There were 827 households, out of which 28.2% had children under the age of 18 living with them, 38.6% were married couples living together, 22.0% had a female householder with no husband present, and 35.9% were non-families. 32.6% of all households were made up of individuals, and 16.6% had someone living alone who was 65 years of age or older. The average household size was 2.36 and the average family size was 2.99.

In the town, the population was spread out, with 24.7% under the age of 18, 7.1% from 18 to 24, 25.6% from 25 to 44, 23.6% from 45 to 64, and 19.1% who were 65 years of age or older. The median age was 41 years. For every 100 females, there were 81.9 males. For every 100 females age 18 and over, there were 75.2 males.

The median income for a household in the town was $16,674, and the median income for a family was $23,958. Males had a median income of $23,839 versus $16,741 for females. The per capita income for the town was $11,086. About 32.0% of families and 35.6% of the population were below the poverty line, including 41.6% of those under age 18 and 38.3% of those age 65 or over.

==Education==
Beaufort County Schools operates public schools. Northside High School is the local high school.

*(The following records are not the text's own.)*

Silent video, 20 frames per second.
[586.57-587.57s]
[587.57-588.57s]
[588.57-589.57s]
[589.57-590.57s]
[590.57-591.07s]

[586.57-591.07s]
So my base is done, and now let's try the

Belhaven High School, an all-black school, was built in 1950. The school's first principal was Greene T. (GT) Swinson. In operation until the late 1960s or early 1970s, it was transformed into an elementary school, Belhaven Elementary. The school is no longer in operation.

There is a private school, Pungo Christian Academy (K-12) which was opened in 1968 as a segregation academy.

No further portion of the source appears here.